At a joint press conference with South African President Jacob Zuma this morning, President Obama spoke extensively about Mandela's legacy.
"Our thoughts and those of Americans and people all around the world are with Nelson Mandela and his family and all of South Africans," Obama said. "The struggle here for freedom, Madiba's moral courage, this country's historic transition to a free nation has been a personal inspiration to me, an inspiration to the world, and it continues to be."
Obama's two-day visit to South Africa -- and his entire week-long visit to the continent -- has been dominated by the Mandela vigil, giving Obama to speak about what Mandela means to Africa and the rest of the world.
"The outpouring of love that we've seen in recent days shows that the triumph of Mandela and this nation speaks to something very deep in the human spirit," Obama said. "That's what Mandela represents, that's what South Africa can represent to the world and what brought me back here."
Later, when asked about his policy toward Africa, Obama again returned to Mandela.
"Mandela shows what was possible when a priority is placed on human dignity, respect for law, that all people are treated equally," Obama said.
"And what Nelson Mandela also stood for is that the well-being of the country is more important than the interests of any one person," Obama continued. "George Washington is admired because after two terms he said enough, I'm going back to being a citizen.
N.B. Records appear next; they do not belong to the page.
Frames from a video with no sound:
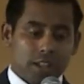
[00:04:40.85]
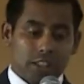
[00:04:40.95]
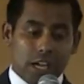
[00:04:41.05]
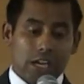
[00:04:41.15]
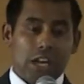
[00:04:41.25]

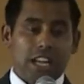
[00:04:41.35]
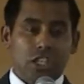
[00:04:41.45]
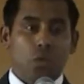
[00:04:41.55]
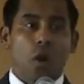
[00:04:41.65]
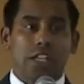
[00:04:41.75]

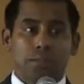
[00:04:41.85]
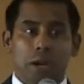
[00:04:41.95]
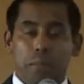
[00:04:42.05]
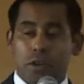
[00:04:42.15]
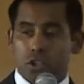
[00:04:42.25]
Circulation wise,
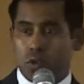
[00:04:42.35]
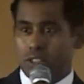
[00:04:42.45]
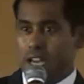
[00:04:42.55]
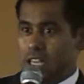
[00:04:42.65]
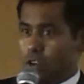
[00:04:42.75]
blood pressure
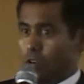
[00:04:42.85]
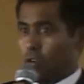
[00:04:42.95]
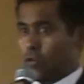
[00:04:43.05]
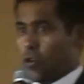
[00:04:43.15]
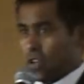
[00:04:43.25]
was 80
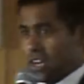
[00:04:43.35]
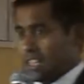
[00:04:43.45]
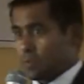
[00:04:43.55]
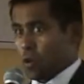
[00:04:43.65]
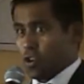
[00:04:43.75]
over 40,
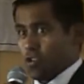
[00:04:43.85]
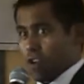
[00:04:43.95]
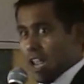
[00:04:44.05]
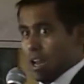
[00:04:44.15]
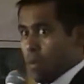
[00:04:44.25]
responded
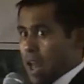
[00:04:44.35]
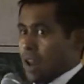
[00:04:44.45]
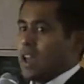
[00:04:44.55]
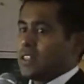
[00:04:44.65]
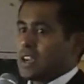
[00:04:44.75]
really well.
There were no term limits, but he said I'm a citizen. I served my time. And it's time for the next person, because that's what democracy is about. And Mandela similarly was able to recognize that, despite how revered he was, that part of this transition process was greater than one person."
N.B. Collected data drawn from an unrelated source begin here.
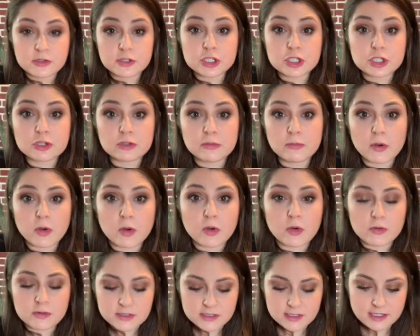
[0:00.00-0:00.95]
2
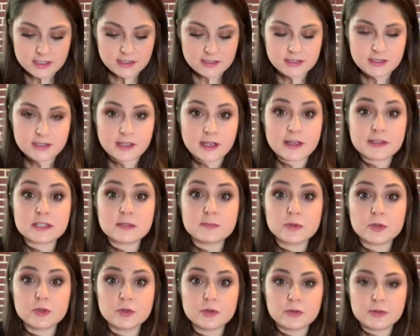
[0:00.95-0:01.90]
bowls, a
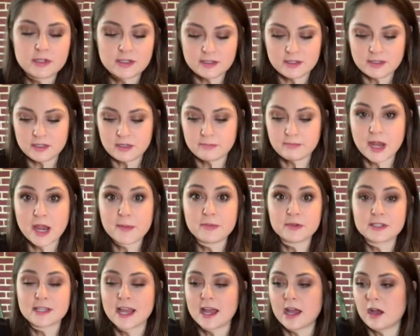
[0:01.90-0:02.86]
spoon,
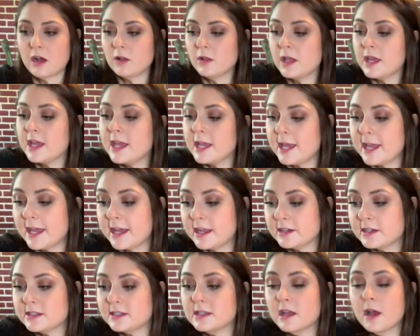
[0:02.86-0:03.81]
paper towel,
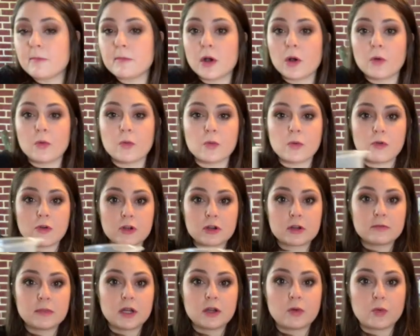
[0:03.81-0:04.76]
and some
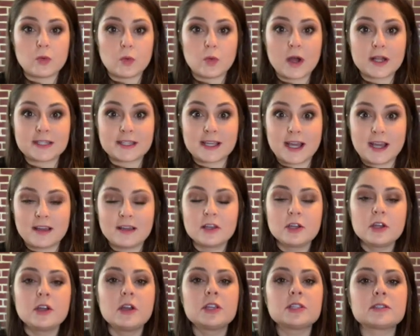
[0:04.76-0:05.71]
warm water.
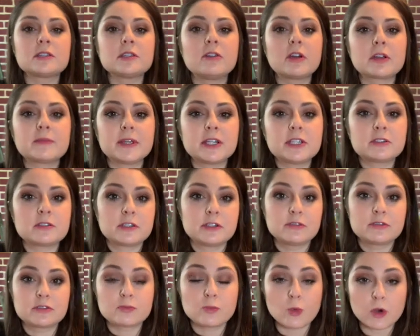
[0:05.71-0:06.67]
So you want to make sure you
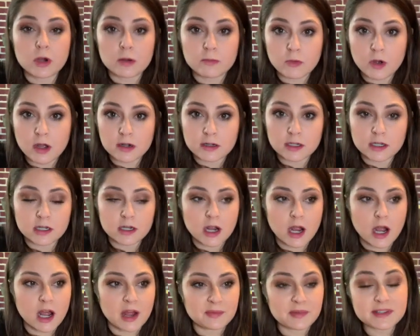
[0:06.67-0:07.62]
use warm water.
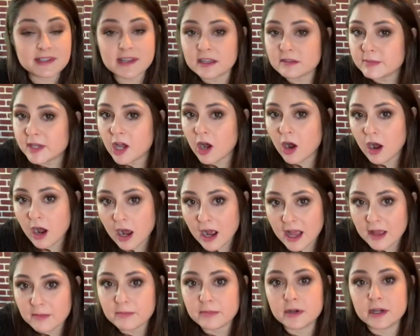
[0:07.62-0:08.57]
It doesn't have to be
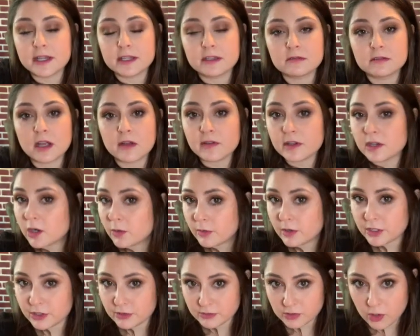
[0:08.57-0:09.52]
hot, but you definitely don't
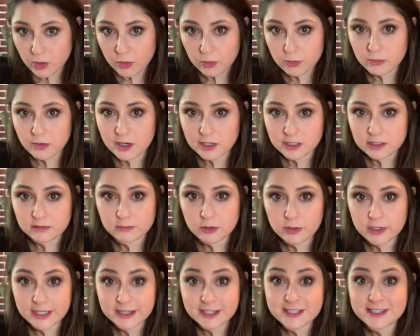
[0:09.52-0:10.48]
want to use cold water. You
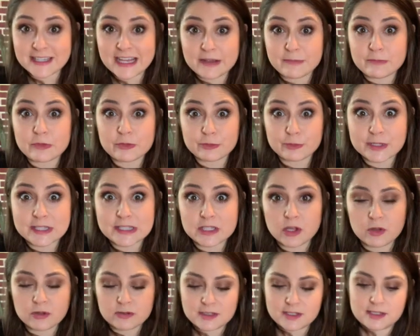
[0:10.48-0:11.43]
won't get the same
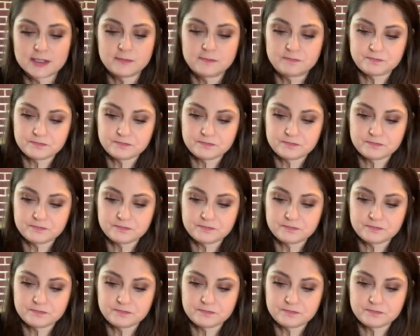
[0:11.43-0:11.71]
results.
At the joint press conference, President Zuma offered an update on Mandela's health -- saying there has been no change in his health but that he hopes he will be able to leave the hospital soon.
"The position of former president Mandela, he remains critical but stable," Zuma said. "Nothing has changed so far. We are hoping that he is going to improve. With all the prayers and good wishes that have been made, everyone is wishing Mandela well. The doctors who are tending to him are doing everything -- these are excellent doctors. We hope that very soon, he will be out of hospital."
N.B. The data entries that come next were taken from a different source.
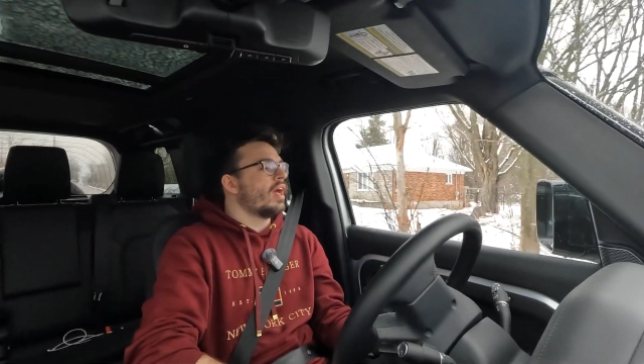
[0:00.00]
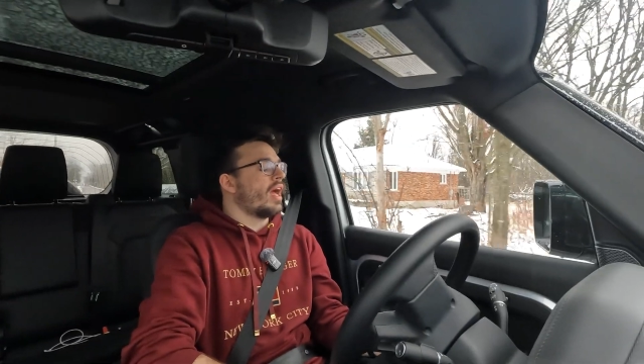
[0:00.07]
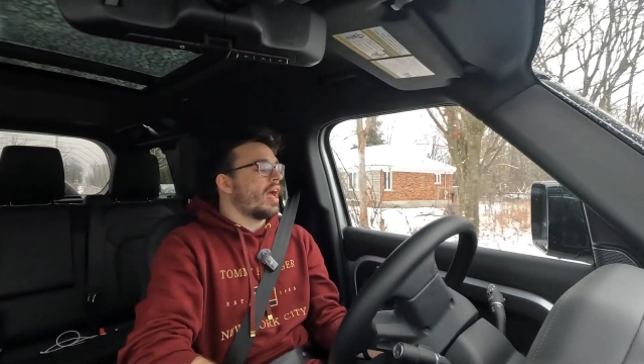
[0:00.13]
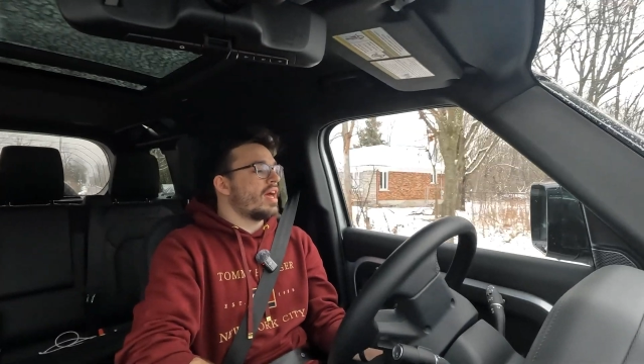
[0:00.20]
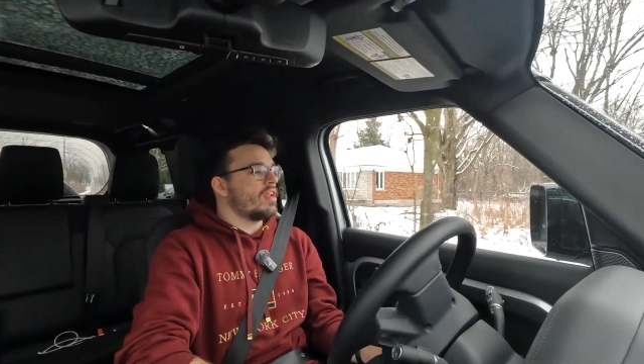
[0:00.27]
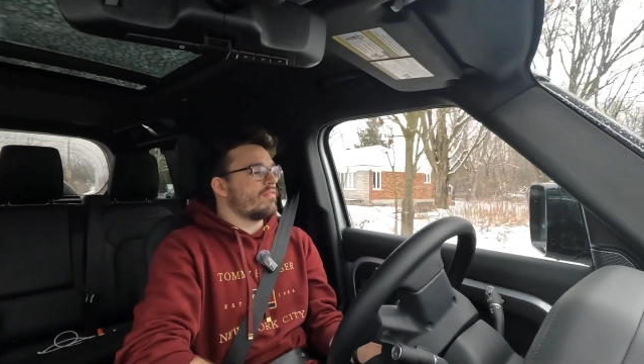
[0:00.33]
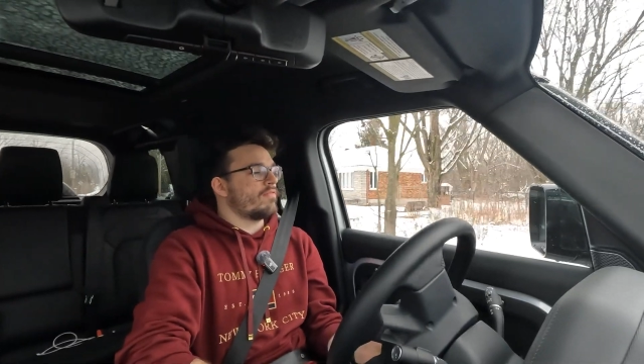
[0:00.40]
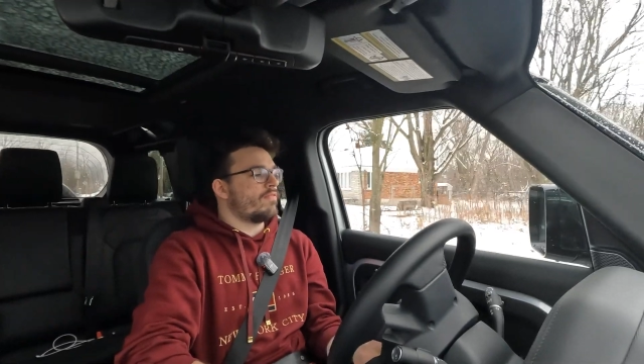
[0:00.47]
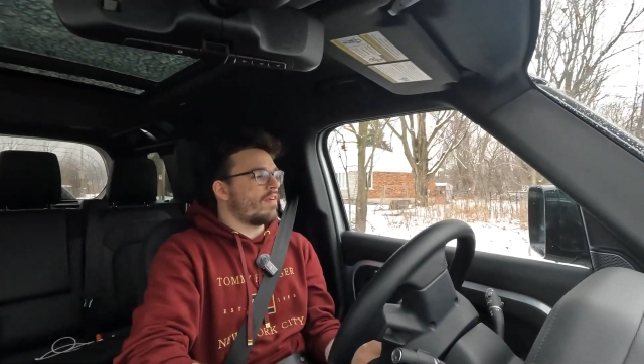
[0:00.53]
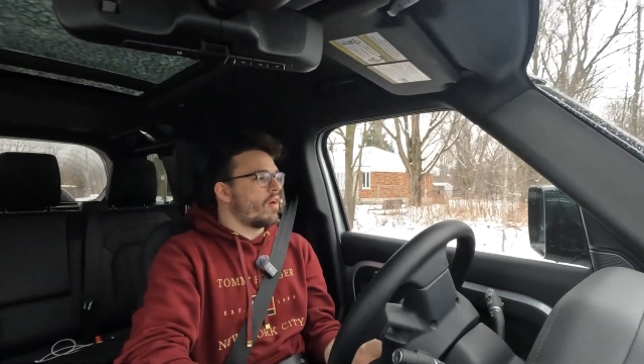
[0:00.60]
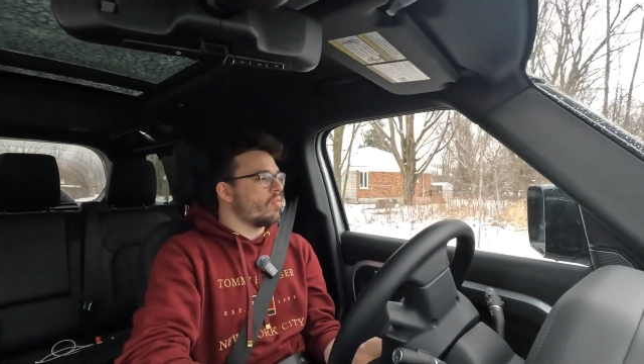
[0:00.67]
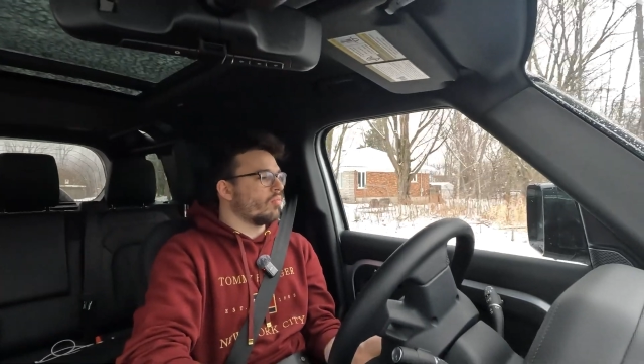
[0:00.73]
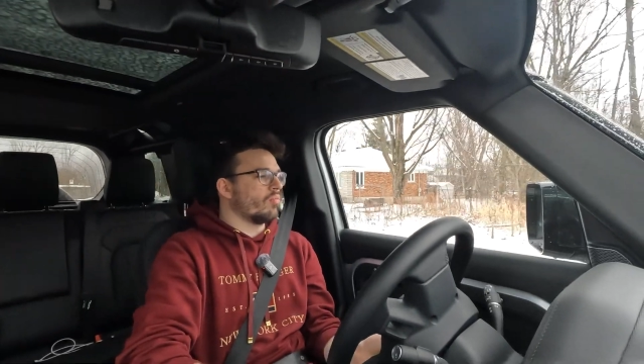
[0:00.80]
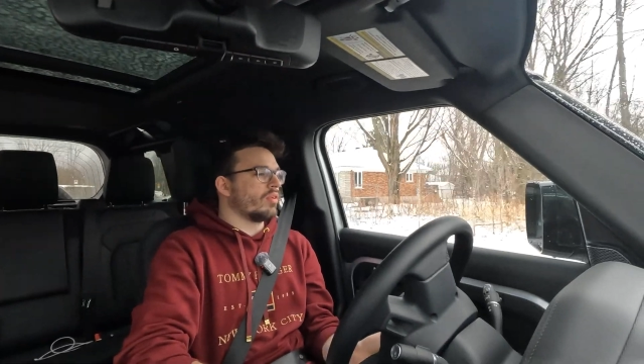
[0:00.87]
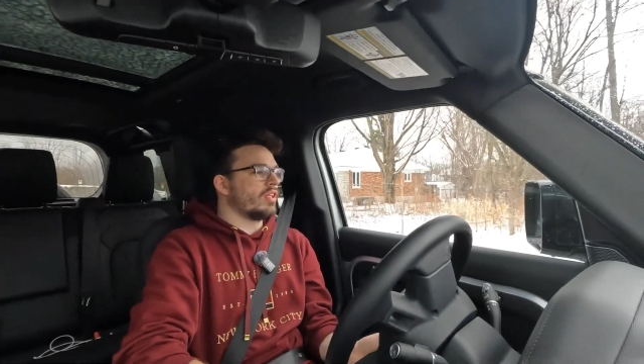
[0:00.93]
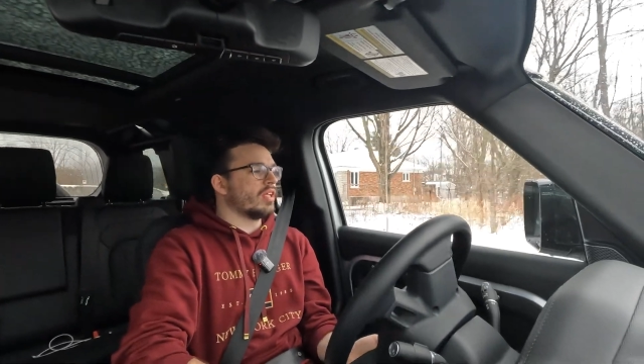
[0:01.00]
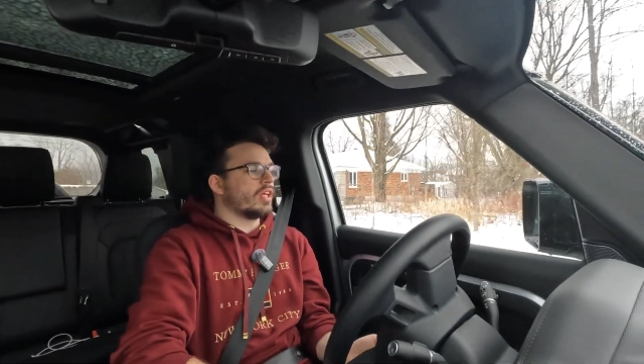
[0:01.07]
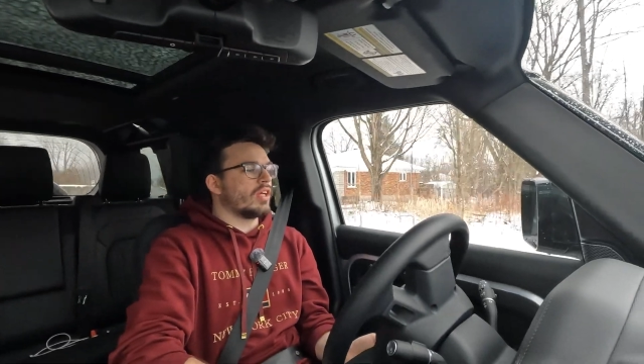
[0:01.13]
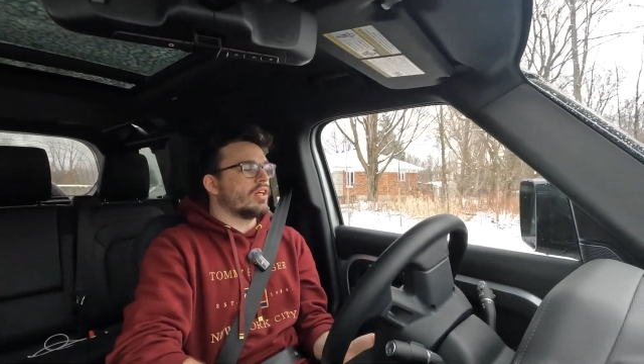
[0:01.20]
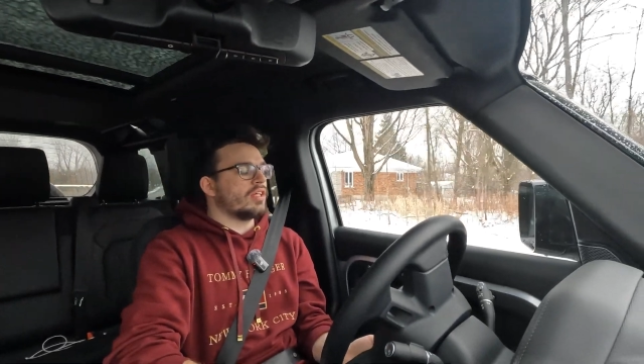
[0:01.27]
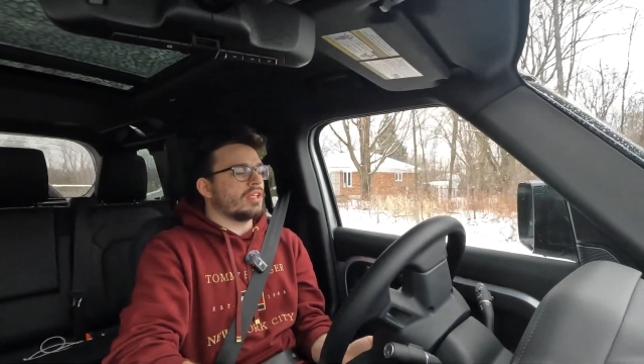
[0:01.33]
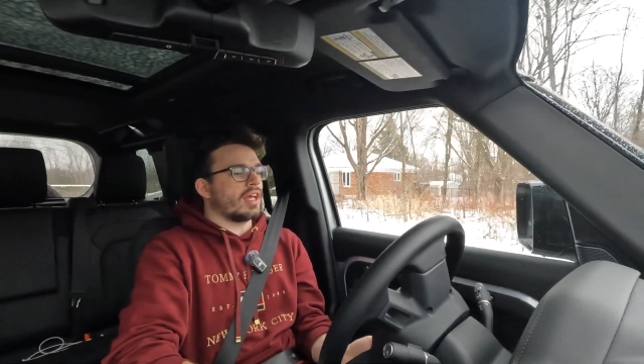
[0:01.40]
and it felt really
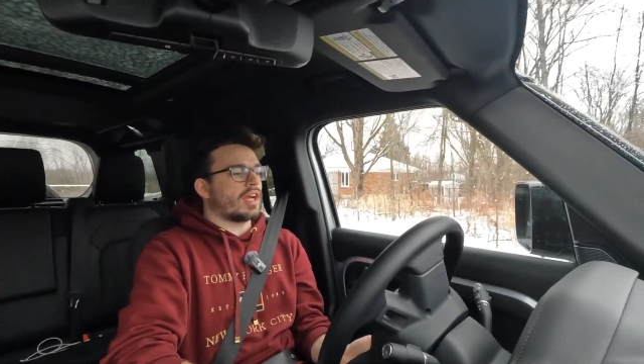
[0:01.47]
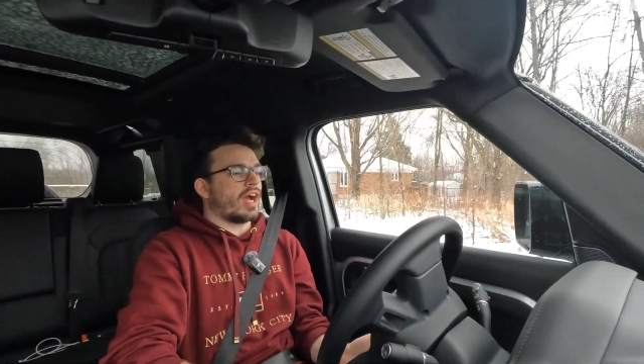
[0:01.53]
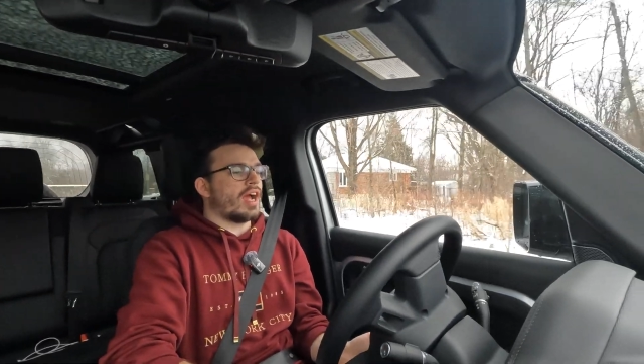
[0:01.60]
good. Like,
Visiting with Mandela's Family
Obama will not visit the hospital to meet Mandela "out of deference to Nelson Mandela's peace and comfort and the family's wishes, [the president and first lady] will not be visiting the hospital," the White House said.
The president and first lady will, however, meet privately with members of the Mandela family "to offer their thoughts and prayers at this difficult time."
Obama spent about 25 minutes meeting with the Mandela family at the Nelson Mandela Center of Memory in Johannesburg.
He also spoke, via telephone, with Mandela's wife Graca Machel, who is with her husband at the hospital.